Historically, authoritarianism, lies, and repression have been the turn-to solutions when elites perceived a challenge. Today, empowerment of women, voter participation of non-whites and newer immigrants, and organized workers pose such threats. Even the potential for a widespread, unifying shift toward identification with the brighter values of collaboration, equity, and social responsibility challenge those who rely on traditional dark American myths of a dog-eat-dog competitive meritocracy and self-reliance to justify their position.

Trump and his Republican enablers depend on cynicism about the power of collective action, racial and socioeconomic isolation, and a lack of empathy for others’ suffering.

Isolation breeds ignorance of the unknown other. Isolation makes us stupid. I use the term stupid purposefully. I do not mean intellectually limited. Rather, I mean committedly ignorant about matters of personal and social consequence. Such ignorance and stupidity are enabled when selfishness is exalted over empathy in the context of competition for structurally limited resources. Such ignorance and stupidity are promoted when the empowered encourage the disempowered to distrust each other and reject reason and evidence.

Trump offers narrow tribal fear as a unifying counterpoint to the erosion of community cohesion in a society of changing demographics and cultural norms, increasing wealth disparity and job security. The essence of the authoritarian appeal is, “You are powerless. You cannot trust others. Only I can solve your problems. Be out for yourself.”

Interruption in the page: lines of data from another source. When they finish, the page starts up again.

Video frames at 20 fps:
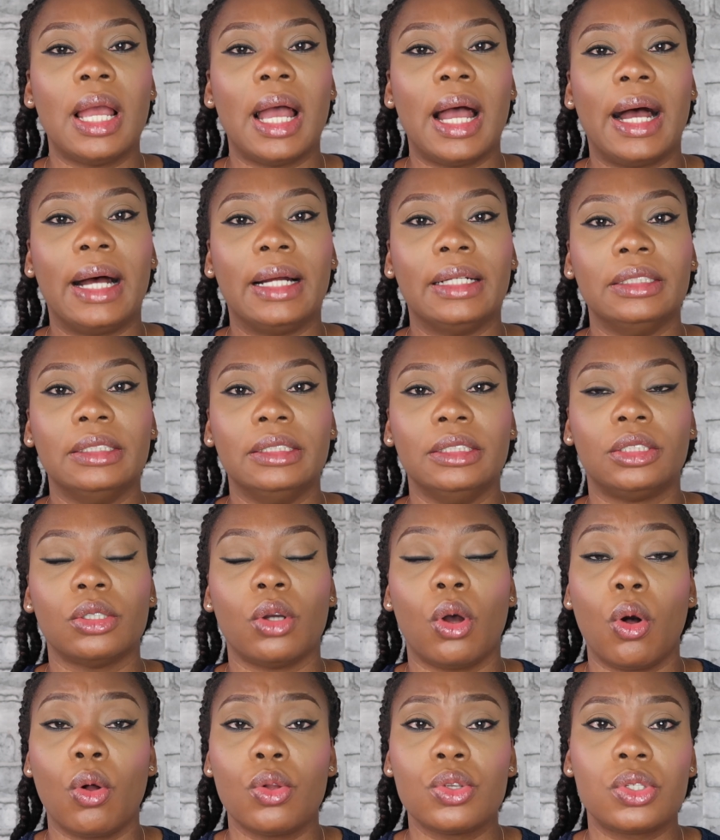And
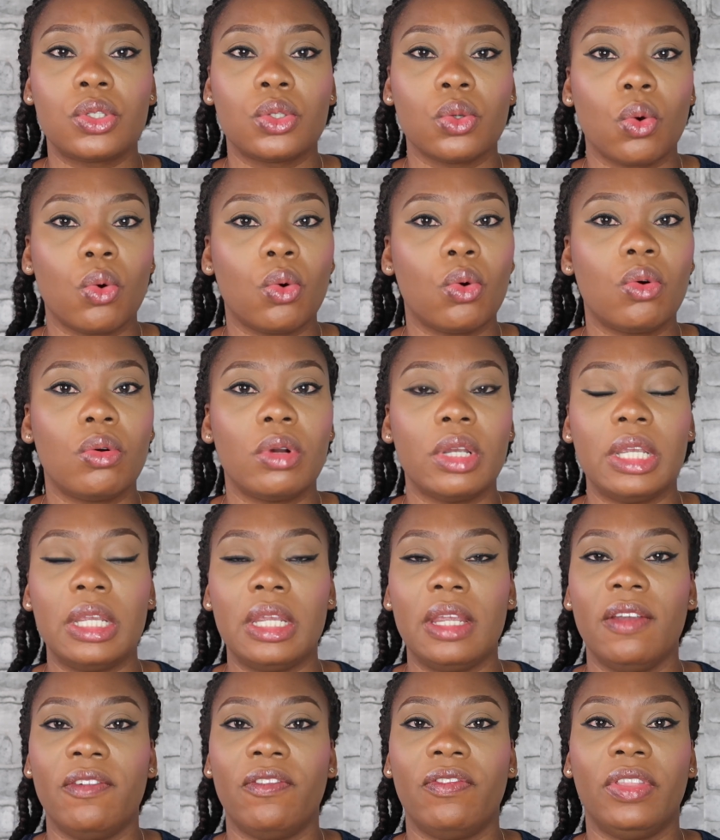also,
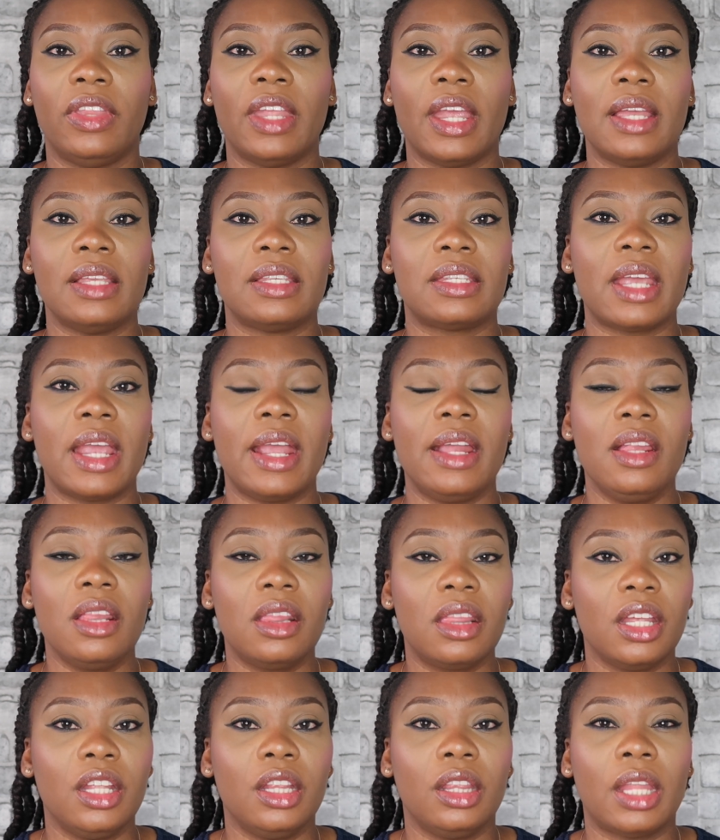if there's
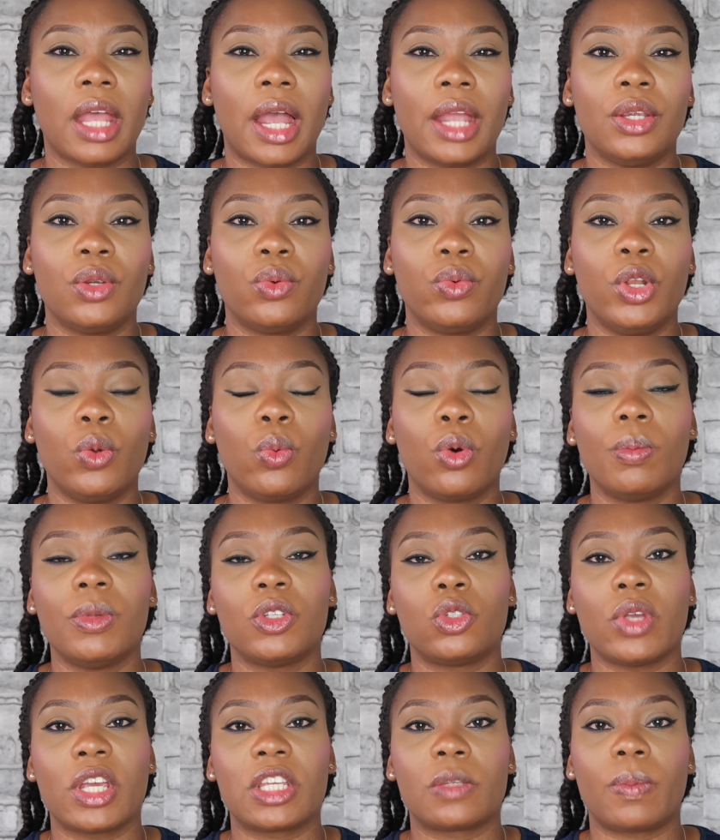anything that you really want me
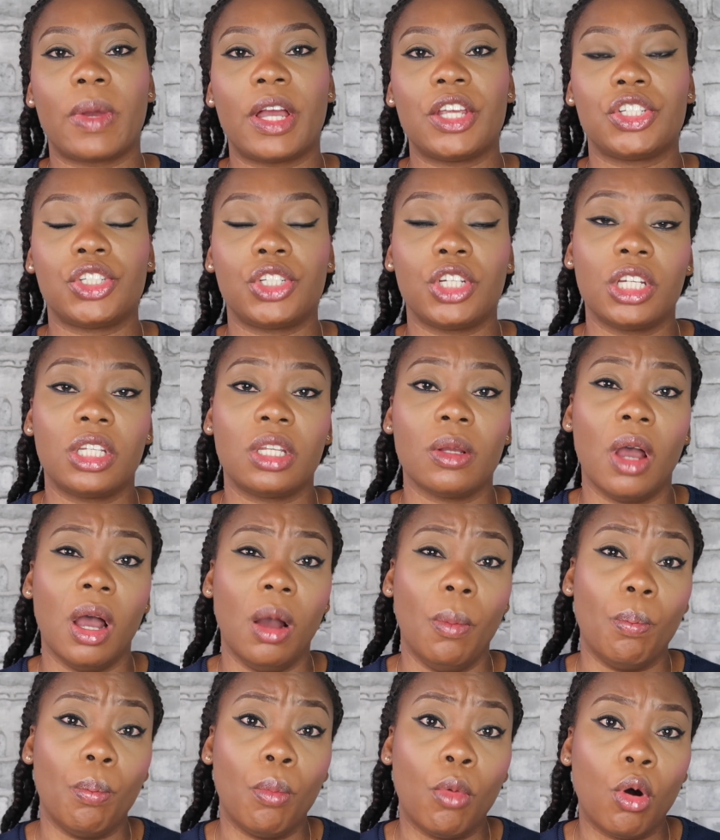to expatiate
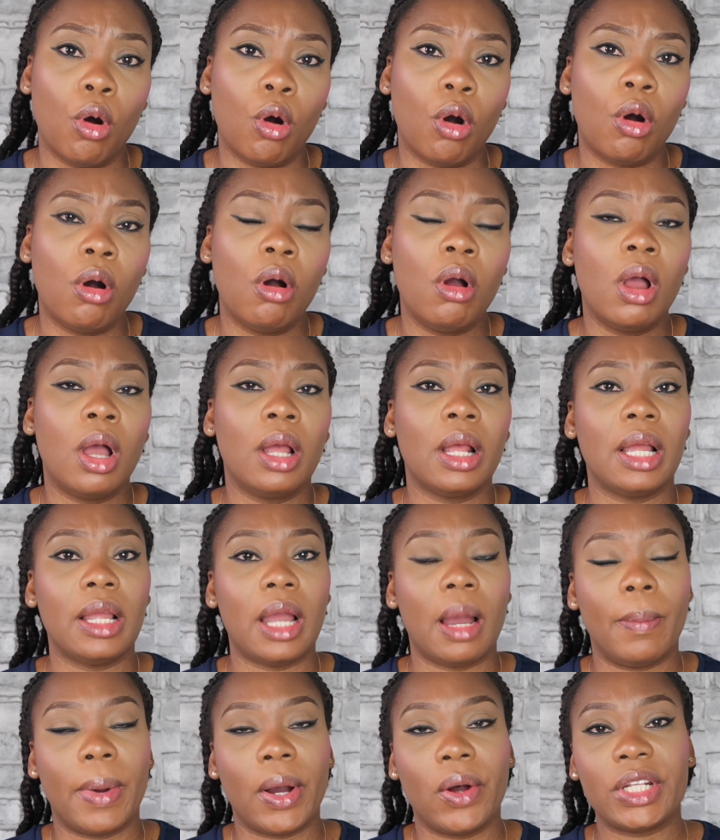more
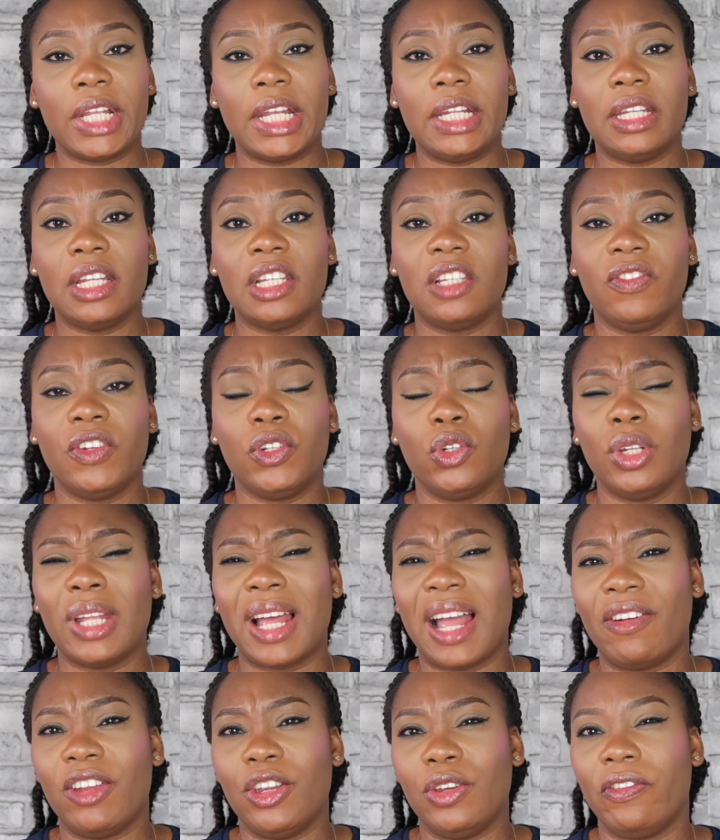about in this video
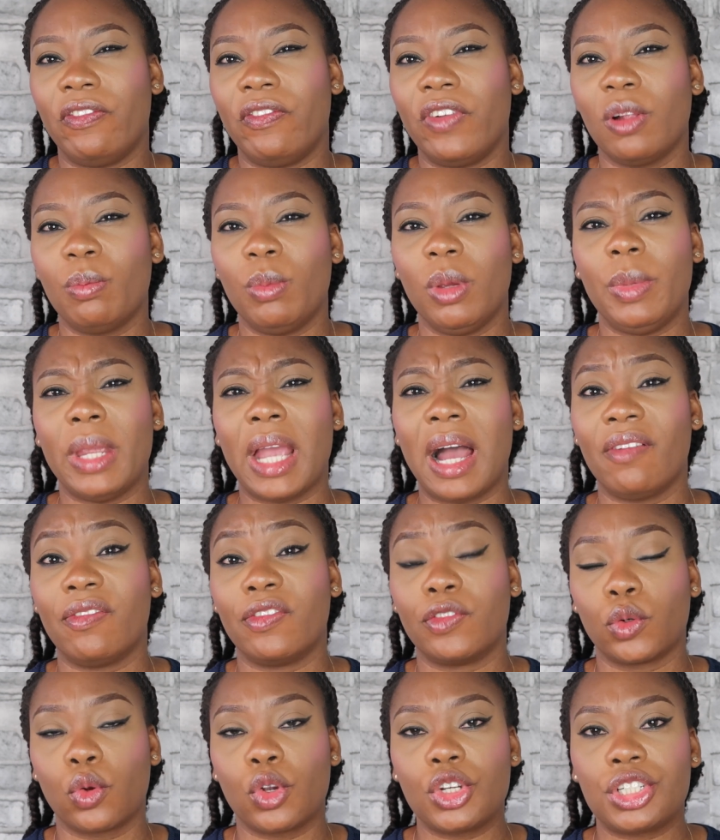that you felt maybe
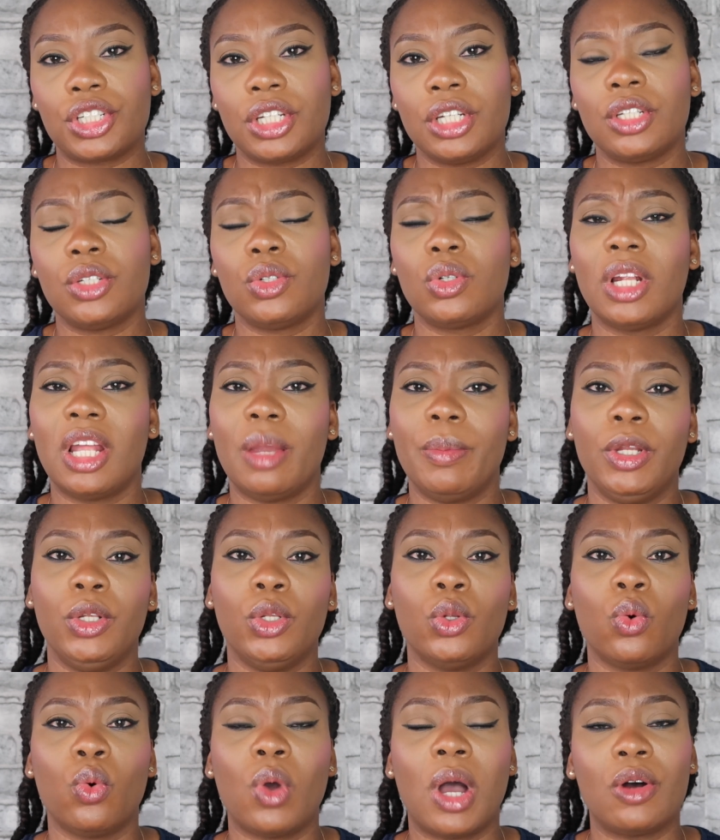I've rushed it, do let me know.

Fortunately, many Americans do not accept or identify with a disempowering dystopian mindset. Let us not forget that a minority of voters elected Trump. They were but a minority of all eligible voters. His disapproval ratings in polls are strikingly high. Those facts have several strategic implications. First, there is a large potential constituency for oppositional action. Second, there are many untapped yet-to-be engaged activists among the roughly half of American voters who didn’t vote– out of anger and apathy. And, I am not ready to write off every Trump voter.

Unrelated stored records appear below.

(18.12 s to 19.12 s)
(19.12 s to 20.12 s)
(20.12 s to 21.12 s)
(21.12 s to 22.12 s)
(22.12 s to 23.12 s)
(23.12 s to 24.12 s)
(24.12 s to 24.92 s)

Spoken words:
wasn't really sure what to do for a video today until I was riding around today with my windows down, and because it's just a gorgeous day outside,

Shared Experiences Enable Belonging, Empathy, Common Goals, and Action

The good news is that we know the antidotes. We know what brings people together.

Shared experience across perceived differences combats the stupidity that isolation fosters. Community activists and educators can lead front-line push back, engaging citizens and students across traditionally divisive lines in explicitly designed shared experiences.

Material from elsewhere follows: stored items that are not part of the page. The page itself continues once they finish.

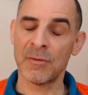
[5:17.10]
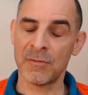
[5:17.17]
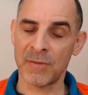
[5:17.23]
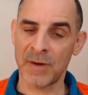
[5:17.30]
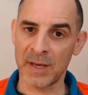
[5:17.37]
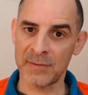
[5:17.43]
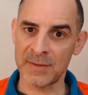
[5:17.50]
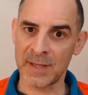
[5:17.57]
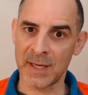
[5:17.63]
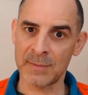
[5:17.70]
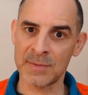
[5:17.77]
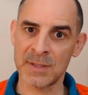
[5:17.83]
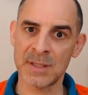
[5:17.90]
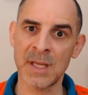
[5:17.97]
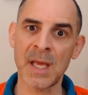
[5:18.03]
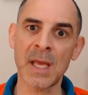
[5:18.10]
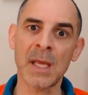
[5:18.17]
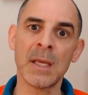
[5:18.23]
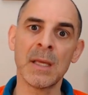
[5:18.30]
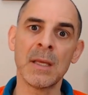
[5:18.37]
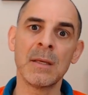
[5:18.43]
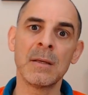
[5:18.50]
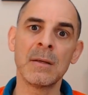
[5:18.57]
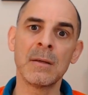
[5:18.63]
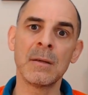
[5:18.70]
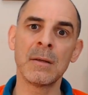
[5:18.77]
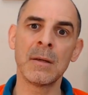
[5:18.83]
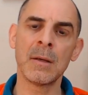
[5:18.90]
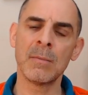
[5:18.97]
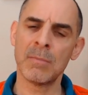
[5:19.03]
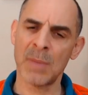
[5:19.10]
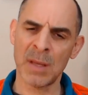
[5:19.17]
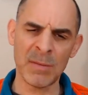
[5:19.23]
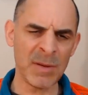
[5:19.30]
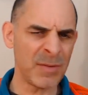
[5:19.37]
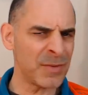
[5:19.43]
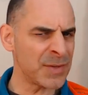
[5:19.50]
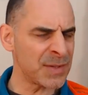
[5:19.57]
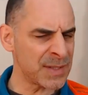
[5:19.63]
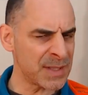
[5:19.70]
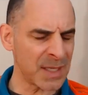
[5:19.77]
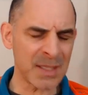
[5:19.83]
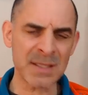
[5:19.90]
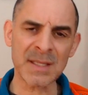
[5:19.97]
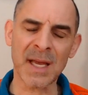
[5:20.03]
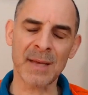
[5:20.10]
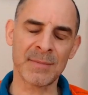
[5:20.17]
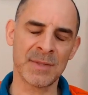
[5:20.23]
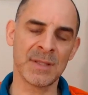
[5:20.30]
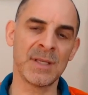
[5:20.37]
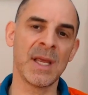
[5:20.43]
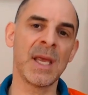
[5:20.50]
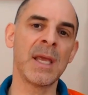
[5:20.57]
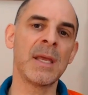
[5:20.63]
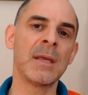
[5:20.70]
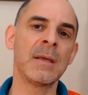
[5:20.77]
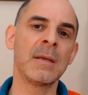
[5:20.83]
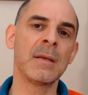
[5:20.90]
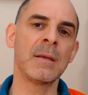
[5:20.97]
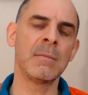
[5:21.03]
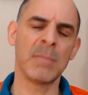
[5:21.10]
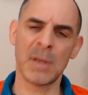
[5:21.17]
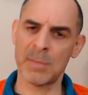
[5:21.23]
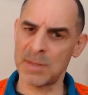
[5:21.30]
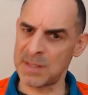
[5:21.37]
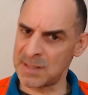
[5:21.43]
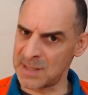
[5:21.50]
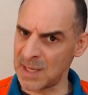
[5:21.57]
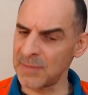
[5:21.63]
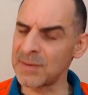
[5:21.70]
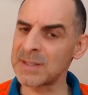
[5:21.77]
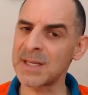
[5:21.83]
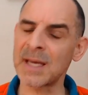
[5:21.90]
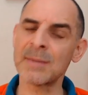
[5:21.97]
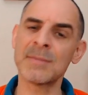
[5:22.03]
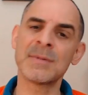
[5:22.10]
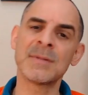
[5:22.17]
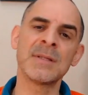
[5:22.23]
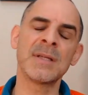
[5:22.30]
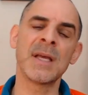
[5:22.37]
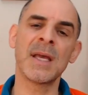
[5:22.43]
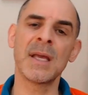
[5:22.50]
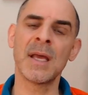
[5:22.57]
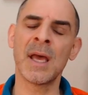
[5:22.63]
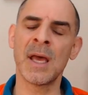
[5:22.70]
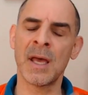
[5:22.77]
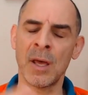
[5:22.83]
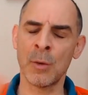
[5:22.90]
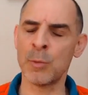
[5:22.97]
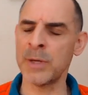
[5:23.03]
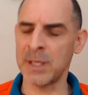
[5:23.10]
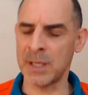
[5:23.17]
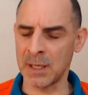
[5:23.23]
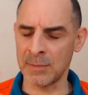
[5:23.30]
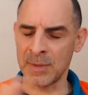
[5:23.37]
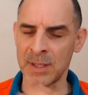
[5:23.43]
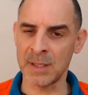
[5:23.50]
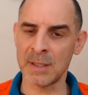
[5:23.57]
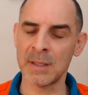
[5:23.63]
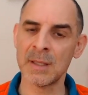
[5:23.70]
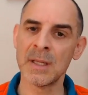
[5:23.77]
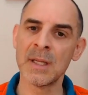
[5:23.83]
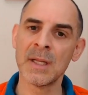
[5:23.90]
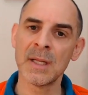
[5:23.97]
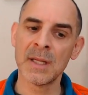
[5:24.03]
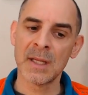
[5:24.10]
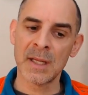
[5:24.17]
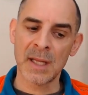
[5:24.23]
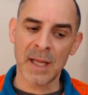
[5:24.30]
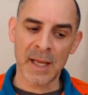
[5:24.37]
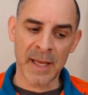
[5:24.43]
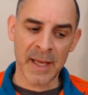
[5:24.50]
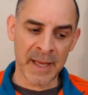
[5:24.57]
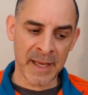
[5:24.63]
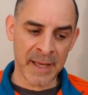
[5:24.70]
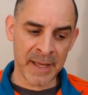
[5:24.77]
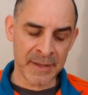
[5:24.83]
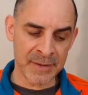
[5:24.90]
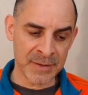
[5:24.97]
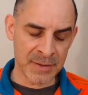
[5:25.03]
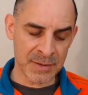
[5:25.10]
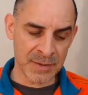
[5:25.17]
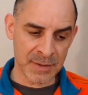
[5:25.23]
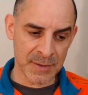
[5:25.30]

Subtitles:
5 times a day, maybe even 6 times a day, maybe 7 times a day, a week, I mean. And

A disciplined resistance movement can provide an alternative sense of belonging by organizing around shared unifying concerns, such as health care, fair wages, equitable local, states and federal taxes, high quality public education, protecting and expanding Medicare, Medicare and Social Security, climate change, protecting the environment, and sustainable development. Purposefully, doing so across neighborhood boundaries and workplaces enables empathy and identification with the suffering of others and structures for action.

Similarly, integrated schools that emphasize academic, as well as social and emotional learning can build trust and a common sense of belonging. Curricula that infuse personal and social meaning into daily instruction offers the possibility for young people to see past selfish concerns.

I imbibed the lessons of Mr. Casey's English class in 1967. It was a moment framed by the civil rights and antiwar movements. Those were times of suffering but also an era of hope. The wisdom that carries forth and provides a guide to action is that isolation and segregation make us stupid. Belonging and integration make us smart. Common struggle makes a difference.

Arthur H. Camins is a lifelong educator. Most recently, he was the director of the Center for Innovation in Engineering and Science Education at the Stevens Institute of Technology in Hoboken, N.J. He has taught and been an administrator in New York City, Massachusetts, and Louisville, Kentucky. The ideas expressed in this article are his alone.